Malgré des progrès salués, le Fonds monétaire international reste prudent face à la dette et aux tensions budgétaires du pays.
Le Fonds monétaire international (FMI) reconnaît les « progrès notables » réalisés par le Sénégal dans la gestion de ses finances publiques, mais juge ces avancées encore insuffisantes pour conclure un nouveau programme d’appui. C’est ce qui ressort de la mission conduite à Dakar par Edward Gemayel, chef de mission du FMI, à l’issue de laquelle aucune annonce formelle n’a été faite.
« L’équipe du FMI a eu des discussions constructives avec les autorités sénégalaises, franchissant des étapes importantes vers la mise en place d’un nouveau programme. (…) Nous nous réjouissons de poursuivre le dialogue dans les prochaines semaines », a indiqué M. Gemayel dans un communiqué publié le 6 novembre.
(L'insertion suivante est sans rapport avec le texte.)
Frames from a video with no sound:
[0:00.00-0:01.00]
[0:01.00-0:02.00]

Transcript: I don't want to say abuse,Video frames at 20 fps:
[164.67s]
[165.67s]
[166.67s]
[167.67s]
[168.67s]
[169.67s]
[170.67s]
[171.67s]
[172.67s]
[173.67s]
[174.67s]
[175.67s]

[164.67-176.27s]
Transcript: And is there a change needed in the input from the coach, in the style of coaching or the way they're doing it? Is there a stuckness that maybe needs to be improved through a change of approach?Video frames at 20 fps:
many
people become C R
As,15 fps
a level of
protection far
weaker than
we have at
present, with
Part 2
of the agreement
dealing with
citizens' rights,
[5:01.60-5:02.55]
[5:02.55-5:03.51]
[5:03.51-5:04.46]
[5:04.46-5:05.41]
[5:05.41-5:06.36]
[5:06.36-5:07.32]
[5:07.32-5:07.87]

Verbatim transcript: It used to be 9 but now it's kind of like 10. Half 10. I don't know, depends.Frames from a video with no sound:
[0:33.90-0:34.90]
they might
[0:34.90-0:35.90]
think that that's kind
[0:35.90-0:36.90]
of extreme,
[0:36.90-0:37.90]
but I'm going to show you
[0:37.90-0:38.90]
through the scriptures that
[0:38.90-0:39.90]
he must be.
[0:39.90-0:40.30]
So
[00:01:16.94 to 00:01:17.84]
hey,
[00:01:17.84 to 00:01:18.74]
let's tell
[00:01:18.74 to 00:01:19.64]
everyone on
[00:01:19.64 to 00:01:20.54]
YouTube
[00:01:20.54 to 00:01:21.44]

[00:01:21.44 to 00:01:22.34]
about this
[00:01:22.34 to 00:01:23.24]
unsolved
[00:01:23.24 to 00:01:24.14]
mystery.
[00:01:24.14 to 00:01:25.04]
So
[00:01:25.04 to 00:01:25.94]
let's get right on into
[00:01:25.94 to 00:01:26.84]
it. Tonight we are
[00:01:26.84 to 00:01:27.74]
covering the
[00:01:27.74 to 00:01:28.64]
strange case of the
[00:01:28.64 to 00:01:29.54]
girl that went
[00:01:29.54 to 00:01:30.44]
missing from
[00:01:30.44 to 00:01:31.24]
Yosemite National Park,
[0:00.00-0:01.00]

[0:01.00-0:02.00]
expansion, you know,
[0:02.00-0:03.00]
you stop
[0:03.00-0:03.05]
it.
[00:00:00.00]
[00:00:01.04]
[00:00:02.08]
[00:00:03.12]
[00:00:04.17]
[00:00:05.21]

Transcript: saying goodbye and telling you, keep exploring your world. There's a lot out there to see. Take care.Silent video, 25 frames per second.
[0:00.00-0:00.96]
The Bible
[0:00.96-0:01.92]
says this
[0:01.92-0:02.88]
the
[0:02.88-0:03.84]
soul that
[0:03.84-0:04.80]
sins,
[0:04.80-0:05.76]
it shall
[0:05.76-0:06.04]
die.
Une économie solide, mais sous forte contrainte budgétaire
Si le FMI salue la résilience et la solidité de l’économie sénégalaise, portée notamment par les perspectives énergétiques liées à la production pétrolière et gazière, il souligne aussi l’ampleur des déséquilibres budgétaires et de la dette publique, désormais estimée à près de 139 % du PIB.
Selon les projections, le déficit budgétaire atteindrait encore 7,8 % du PIB en 2025, avant de reculer à 5,4 % en 2026, des objectifs que le Fonds juge ambitieux, voire optimistes, au regard de la situation actuelle.
Cette prudence est renforcée par les fortes pressions sociales et les attentes populaires liées au nouveau pouvoir, qui limitent les marges de manœuvre du gouvernement pour réduire les dépenses publiques.
Un budget 2026 sous tension : entre remboursement et nouveaux emprunts
Le projet de loi de finances 2026, actuellement en examen à l’Assemblée nationale, illustre les tensions budgétaires auxquelles l’État fait face.
L’exécutif prévoit de rembourser ou d’apurer 4 600 milliards de francs CFA (près de 7 milliards d’euros) de dettes en principal et arriérés, auxquels s’ajoutent 1 190 milliards de francs CFA (1,8 milliard d’euros) d’intérêts et de commissions.
Pour y parvenir, le Trésor public envisage de recourir à 1 767 milliards de francs CFA (2,7 milliards d’euros) de nouveaux emprunts, tout en procédant à un roulement de dette afin d’éviter tout défaut de paiement et de maintenir la confiance des marchés.
Mais sans l’appui du FMI, le Sénégal devra probablement se financer à des taux d’intérêt élevés, entre 6 et 7 %, ce qui alourdira davantage le service de la dette.
Des créanciers attentifs et un risque de fragilisation de la confiance
Cette situation est suivie de près par les principaux créanciers et investisseurs du pays.
La Standard Chartered Bank attend le remboursement de 253 milliards de francs CFA (384 millions d’euros), tandis que les détenteurs d’eurobonds devraient percevoir 356 milliards de francs CFA (540 millions d’euros).
Des institutions africaines comme Afreximbank ou Africa Finance Corporation sont également exposées, leur propre stabilité dépendant de la bonne santé des États emprunteurs.
Un éventuel retard dans la conclusion d’un accord avec le FMI pourrait donc fragiliser la perception du risque souverain sénégalais et accroître la pression sur les marchés financiers.
Entre mobilisation fiscale et croissance préserver
Pour assainir ses comptes, le gouvernement mise sur une hausse de la mobilisation fiscale, avec 1 025 milliards de francs CFA de recettes supplémentaires attendues en 2026. Ces ressources proviendraient notamment de nouvelles taxes sur les transferts d’argent, les jeux de hasard et certaines transactions foncières ou d’importation, ainsi que de la réduction des exonérations fiscales jugées excessives.
Mais cette stratégie comporte un risque économique : une fiscalité trop lourde pourrait ralentir l’investissement privé, déjà freiné par un accès limité au crédit, et affecter la croissance nécessaire pour réduire la dette à moyen terme.
Analyse : une attente stratégique, entre discipline et crédibilité
Le retard dans la conclusion d’un nouveau programme avec le FMI ne traduit pas un désaccord de fond, mais plutôt une phase d’observation mutuelle.
Le FMI veut s’assurer de la crédibilité budgétaire du gouvernement et de sa capacité à exécuter les réformes, tandis que le Sénégal cherche à négocier un cadre moins contraignant pour préserver ses marges de politique économique.
Dans ce contexte, la patience et la discipline budgétaire seront cruciales pour rassurer les marchés et éviter une dégradation de la note souveraine.
Pour le président Bassirou Diomaye Faye et son Premier ministre Ousmane Sonko, l’enjeu est double : redresser les comptes publics sans compromettre les promesses sociales qui ont porté leur victoire.